Uploaded image for project: 'MariaDB Server'
  1. MariaDB Server
  2. MDEV-8323

Failed DDL execution can cause a full Galera Cluster crash

    Details

    • Type: Bug
    • Status: Closed
    • Priority: Major
    • Resolution: Won't Fix
    • Affects Version/s: 5.5.43-galera, 10.0.19-galera
    • Fix Version/s: N/A
    • Component/s: Galera, wsrep
    • Labels:

      Description

      Consider the following sequence of events happening with Galera Cluster if wsrep_OSU_method is set to TOI:

      • You have a 3 node cluster: node1, node2, and node3.
      • node1 is almost out of disk space.
      • You execute DDL on node1, such as: ALTER TABLE tab DROP COLUMN col;
      • node1 executes the DDL statement, and tells node2 and node3 to execute it in Total Order Isolation.
      • ALTER TABLE statement fails on node1 because it ran out of disk space, but the command succeeds on node2 and node3.

      node1 will see an error like this:

      2015-06-16 04:45:55 7f7b000c7700 InnoDB: Error: Write to file (merge) failed at offset 68157440.
      InnoDB: 1048576 bytes should have been written, only 1036288 were written.
      InnoDB: Operating system error number 28.
      InnoDB: Check that your OS and file system support files of this size.
      InnoDB: Check also that the disk is not full or a disk quota exceeded.
      InnoDB: Error number 28 means 'No space left on device'.
      InnoDB: Some operating system error numbers are described at
      InnoDB: http://dev.mysql.com/doc/refman/5.6/en/operating-system-error-codes.html
      150616 4:45:55 [ERROR] Slave SQL: Error 'Got error 64 'Temp file write failure' from InnoDB' on query. Default database: 'db1'. Query: 'ALTER TABLE tab DROP COLUMN col', Internal MariaDB error code: 1296
      150616 4:45:55 [Warning] WSREP: RBR event 1 Query apply warning: 1, 19743667
      150616 4:45:55 [Warning] WSREP: Ignoring error for TO isolated action: source: 9f6bdb3d-0bc1-11e5-a9f2-ca15da9a1a8b version: 3 local: 0 state: APPLYING flags: 65 conn_id: 24689371 trx_id: -1 seqnos (l: 3471879, g: 19743667, s: 19743666, d: 19743666, ts: 912410740656233)
      
      • Since node1 now has a different table definition than node2 and node3, you will eventually have consistency errors.

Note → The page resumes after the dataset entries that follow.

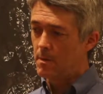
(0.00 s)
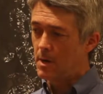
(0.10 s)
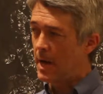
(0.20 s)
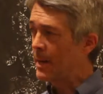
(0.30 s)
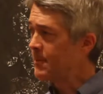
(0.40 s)

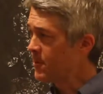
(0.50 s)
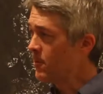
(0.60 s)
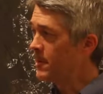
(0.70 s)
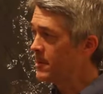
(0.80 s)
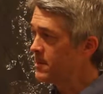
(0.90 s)
I'm
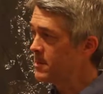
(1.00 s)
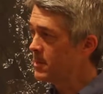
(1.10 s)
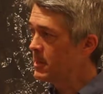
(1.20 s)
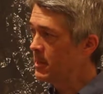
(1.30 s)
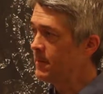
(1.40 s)
going to
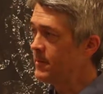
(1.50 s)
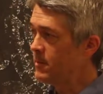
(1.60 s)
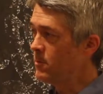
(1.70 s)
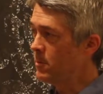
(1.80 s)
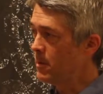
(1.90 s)
give
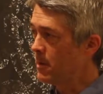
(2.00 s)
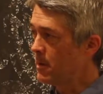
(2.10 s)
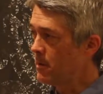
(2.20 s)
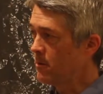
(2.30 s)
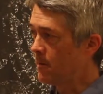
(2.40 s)
you
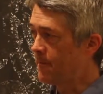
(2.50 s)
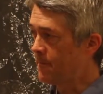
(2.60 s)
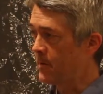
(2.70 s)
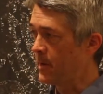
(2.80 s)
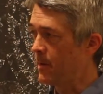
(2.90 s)
your
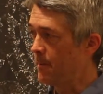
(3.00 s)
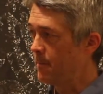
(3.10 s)
freedom.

      node2 and node3 might see errors like this:

      150616 5:15:11 [ERROR] Slave SQL: Column 11 of table 'db1.tab' cannot be converted from type 'int' to type 'date', Internal MariaDB error code: 1677
      150616 5:15:11 [Warning] WSREP: RBR event 2 Write_rows_v1 apply warning: 3, 19743684
      150616 5:15:11 [ERROR] WSREP: Failed to apply trx: source: 75edc58a-0bb2-11e5-a1fe-cb59d7f111b4 version: 3 local: 0 state: APPLYING flags: 1 conn_id: 23347068 trx_id: 59826665 seqnos (l: 3742229, g: 19743684, s: 19743683, d: 19743667, ts: 768200703670749)
      150616 5:15:11 [ERROR] WSREP: Failed to apply trx 19743684 4 times
      150616 5:15:11 [ERROR] WSREP: Node consistency compromized, aborting...
      

      And node1 will see node2 and node3 leave the cluster, causing a loss of quorum and total cluster failure:

      150616 5:15:12 [Note] WSREP: forgetting 07459bc1 (tcp://$node2_ip:4567)
      150616 5:15:12 [Note] WSREP: (75edc58a, 'tcp://0.0.0.0:4567') address 'tcp://10.0.0.72:4567' pointing to uuid 75edc58a is blacklisted, skipping
      150616 5:15:12 [Note] WSREP: forgetting 9f6bdb3d (tcp://$node3_ip:4567)
      150616 5:15:12 [Note] WSREP: Node 75edc58a state prim
      150616 5:15:12 [Note] WSREP: view(view_id(PRIM,75edc58a,10) memb {
      75edc58a,0
      } joined {
      } left {
      } partitioned {
      07459bc1,0
      9f6bdb3d,0
      })
      

      Should it be possible for this to happen?

      Can we fix this by making a node crash if DDL fails if wsrep_OSU_method is set to TOI? Making one node crash is probably better than total cluster failure most of the time.

        Gliffy Diagrams

          Attachments

            Activity

            Hide
            nirbhay_c Nirbhay Choubey added a comment - - edited

            Hi @jeoffmontee

            • You execute DDL on node1, such as: ALTER TABLE tab DROP COLUMN col;`

            This is not exactly what happens internally. In TOI, the DDL is replicated to other
            nodes during parsing phase and thus the execution happens in the same slot on
            all the nodes.
            Now, if the DDL fails on one of the nodes, the ALTERed object definition is outdated
            on this node. As a result, the subsequent DMLs (given they have been updated post
            ALTER and/or are compatible with the the new object definition) may fail on this node,
            eventually resulting in its eviction.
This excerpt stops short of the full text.